| Problem description |
Note each line of the entries that includes "with". Then copy those lines.

| Saved entries |
Content starts

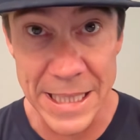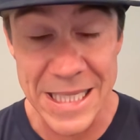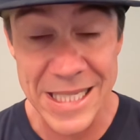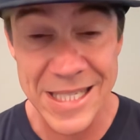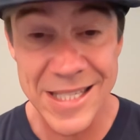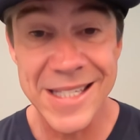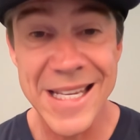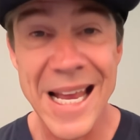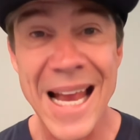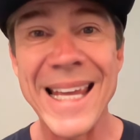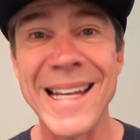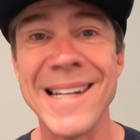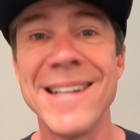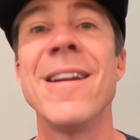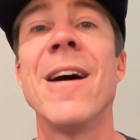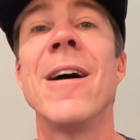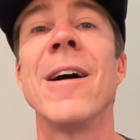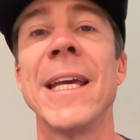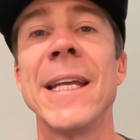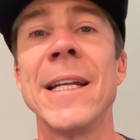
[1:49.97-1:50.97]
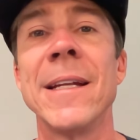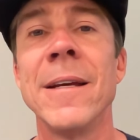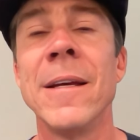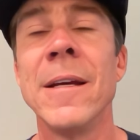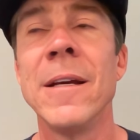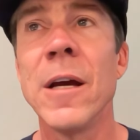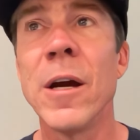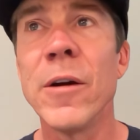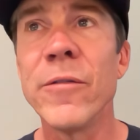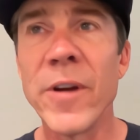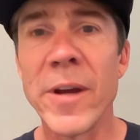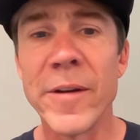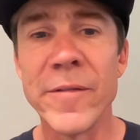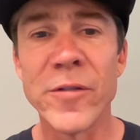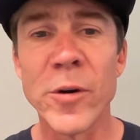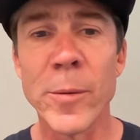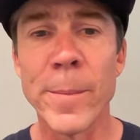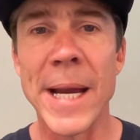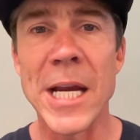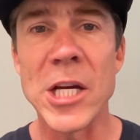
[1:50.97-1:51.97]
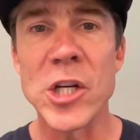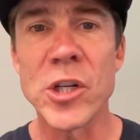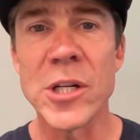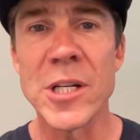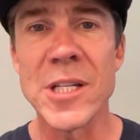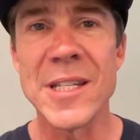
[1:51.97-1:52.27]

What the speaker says: the second nugget of information,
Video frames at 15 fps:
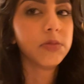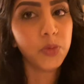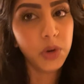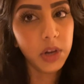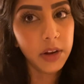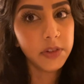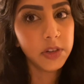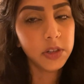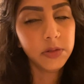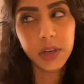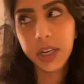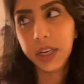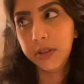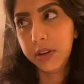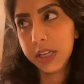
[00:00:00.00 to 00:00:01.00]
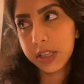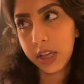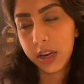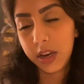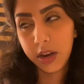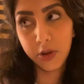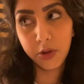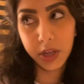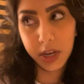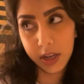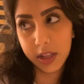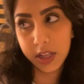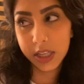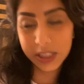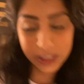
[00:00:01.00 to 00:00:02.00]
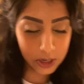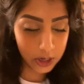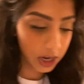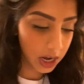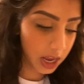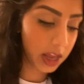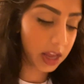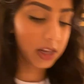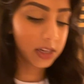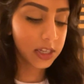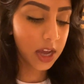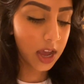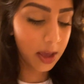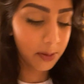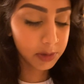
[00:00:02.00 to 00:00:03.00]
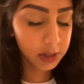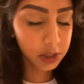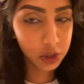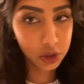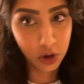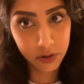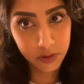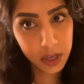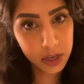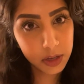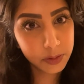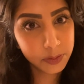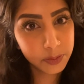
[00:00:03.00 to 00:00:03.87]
whatever. Anyways, I need to go get a cleanser and I'm starving.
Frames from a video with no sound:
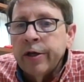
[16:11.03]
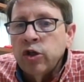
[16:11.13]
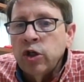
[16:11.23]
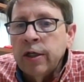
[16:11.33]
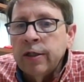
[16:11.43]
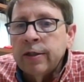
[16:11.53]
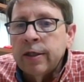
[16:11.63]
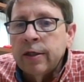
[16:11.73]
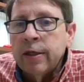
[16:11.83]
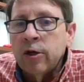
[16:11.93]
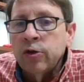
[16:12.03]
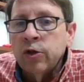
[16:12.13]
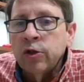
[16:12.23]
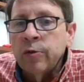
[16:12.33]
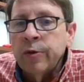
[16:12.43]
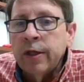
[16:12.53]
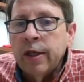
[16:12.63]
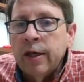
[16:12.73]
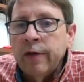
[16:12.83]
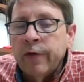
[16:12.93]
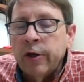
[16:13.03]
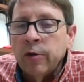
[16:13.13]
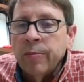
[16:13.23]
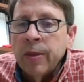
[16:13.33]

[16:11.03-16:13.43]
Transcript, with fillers: genes that, that are associated with kidney failure.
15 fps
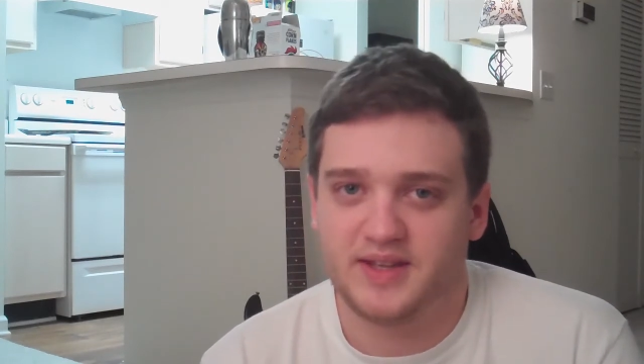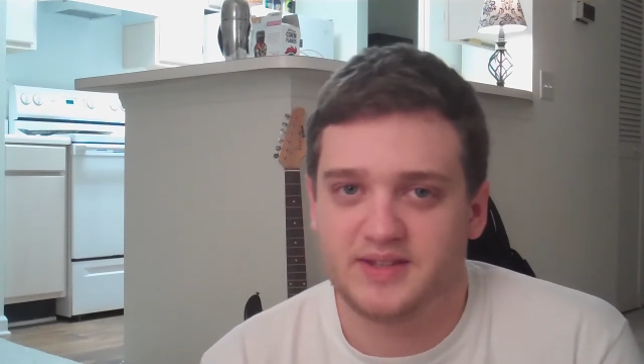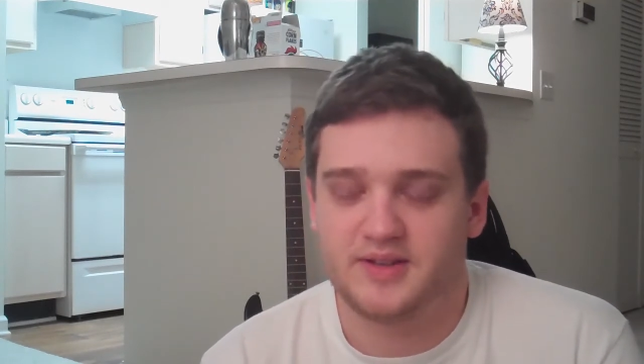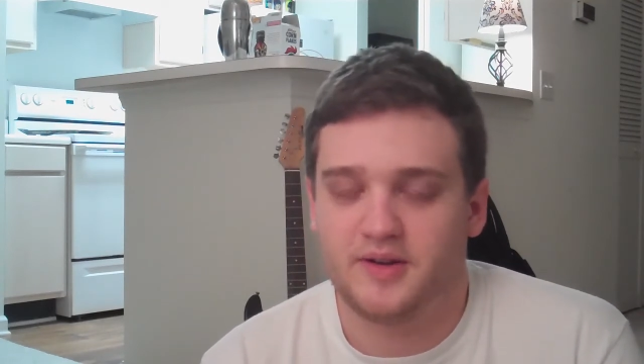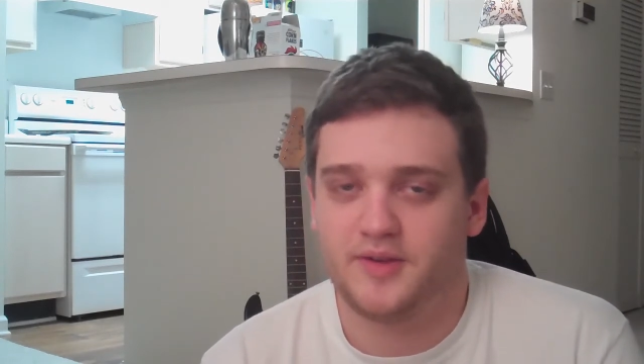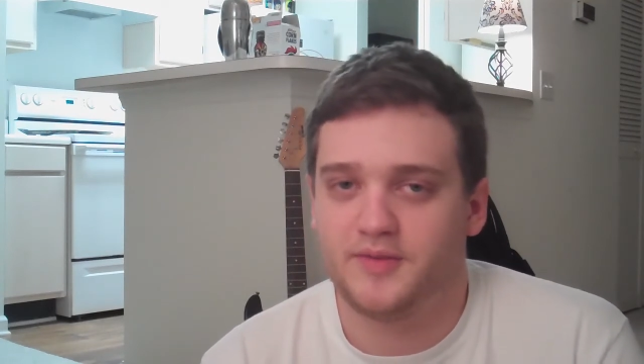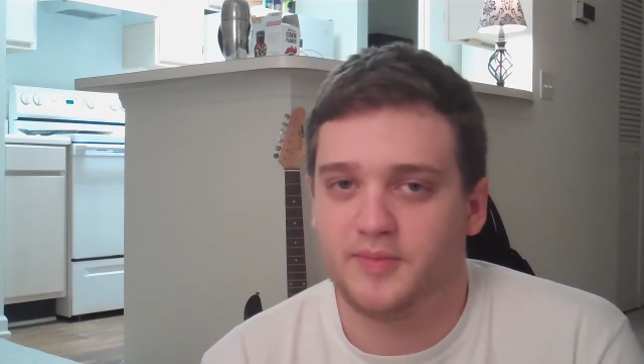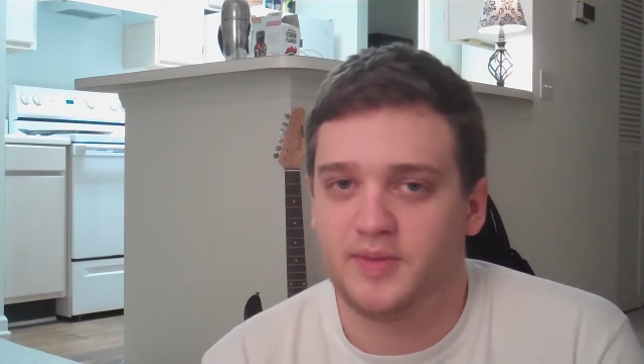it's
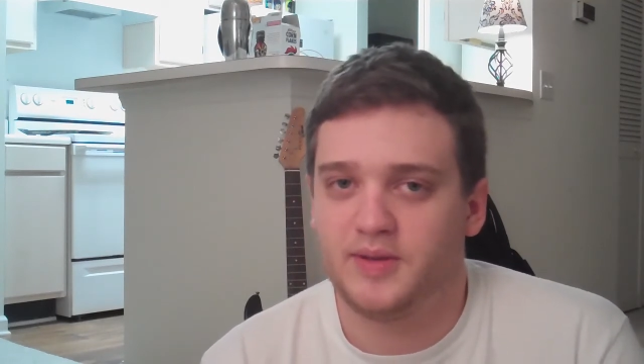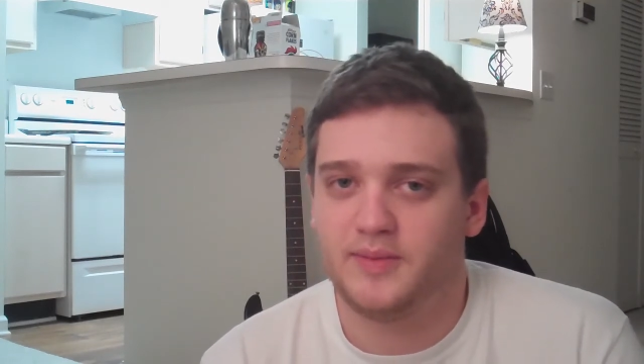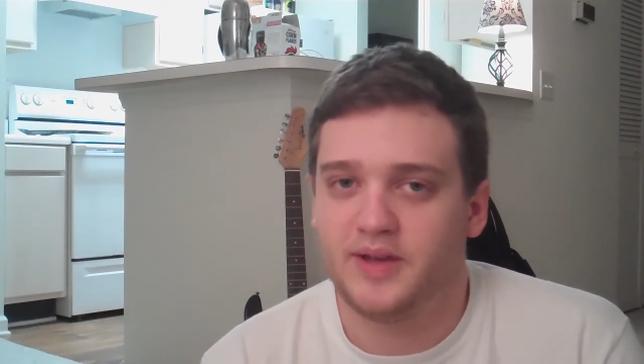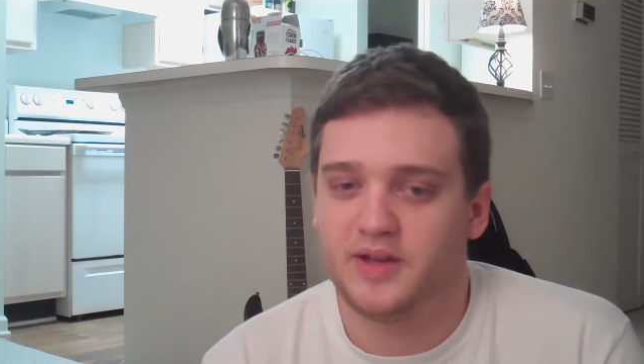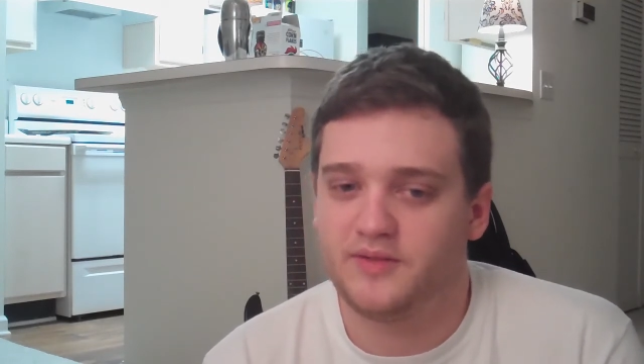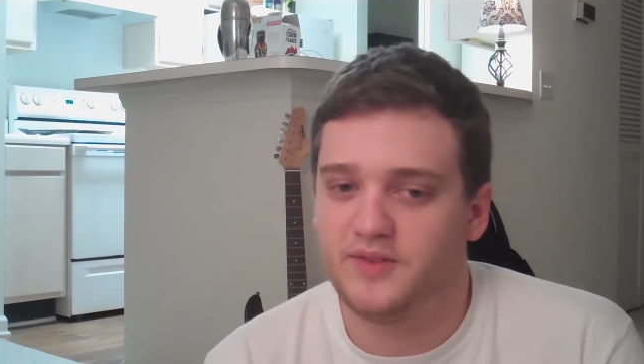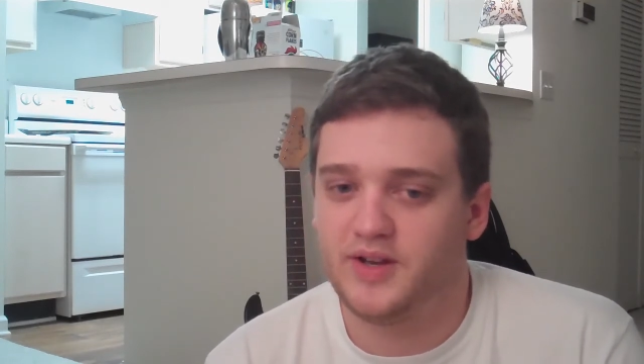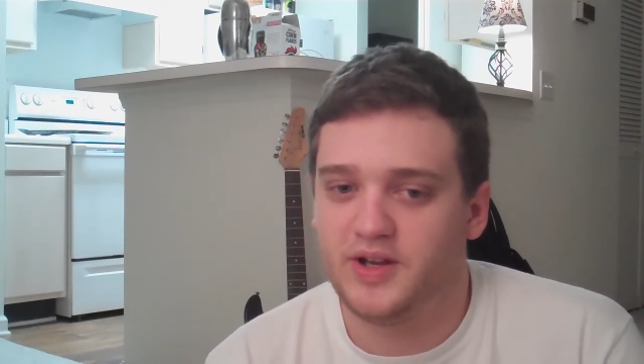hard for me to
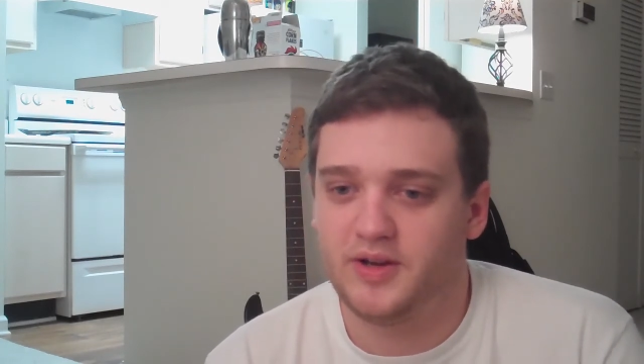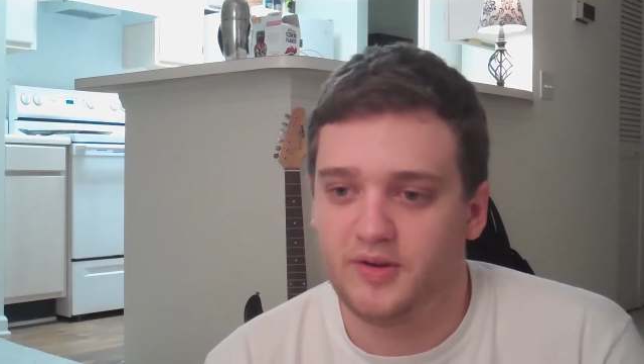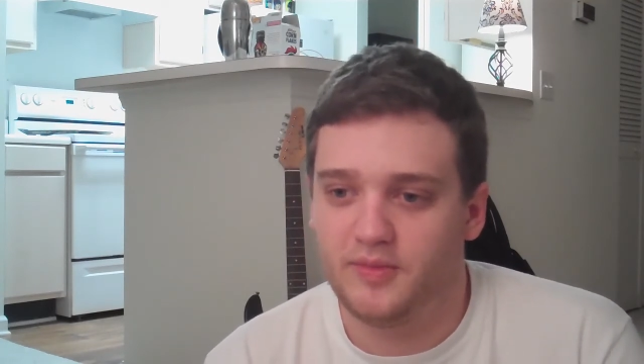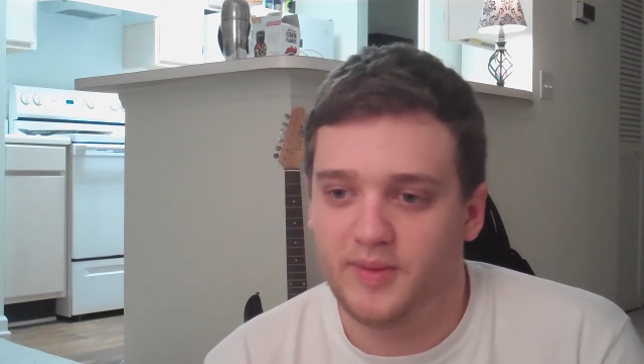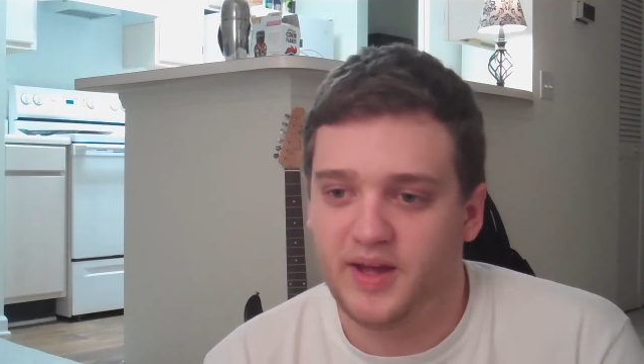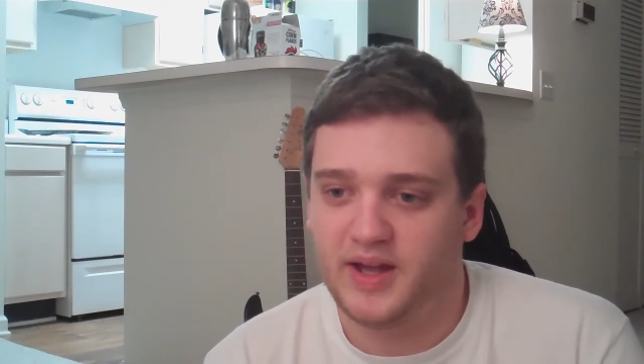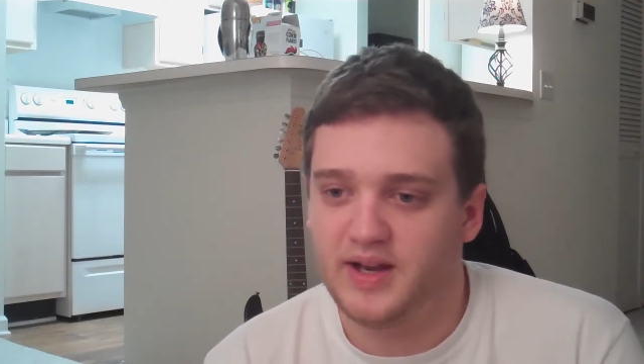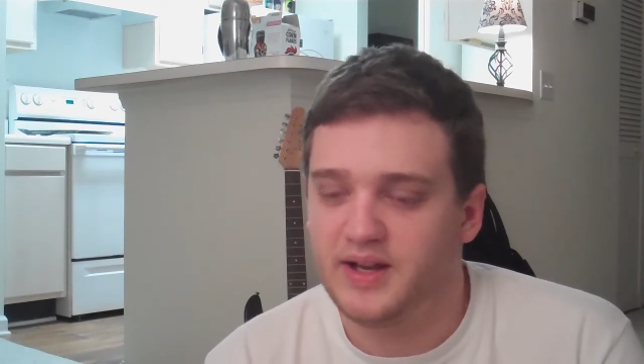make a video
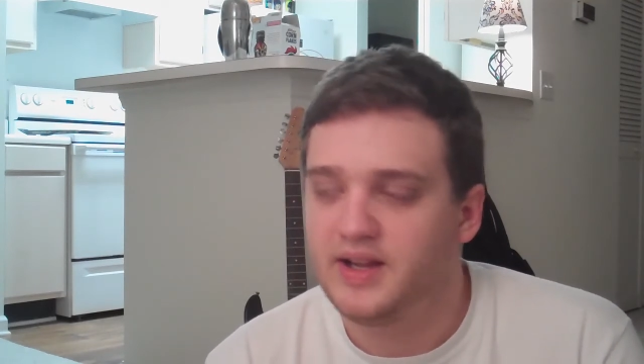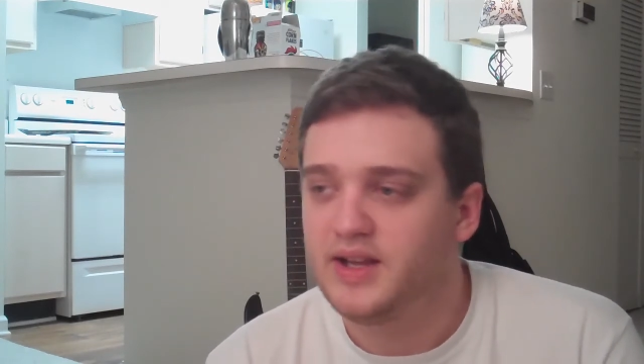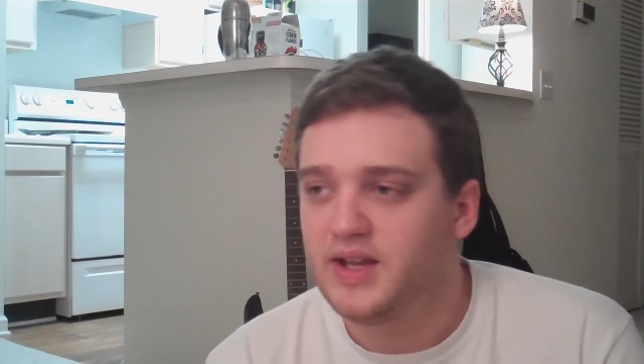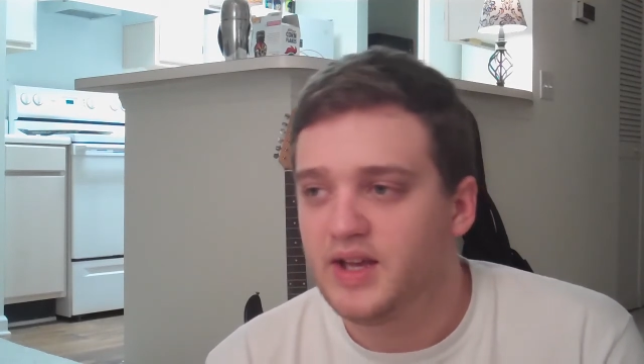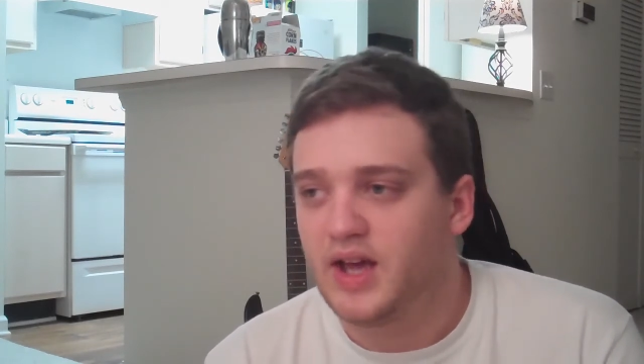about it.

Content ends

| Result of this exercise |
Frames from a video with no sound:
Transcript, with fillers: genes that, that are associated with kidney failure.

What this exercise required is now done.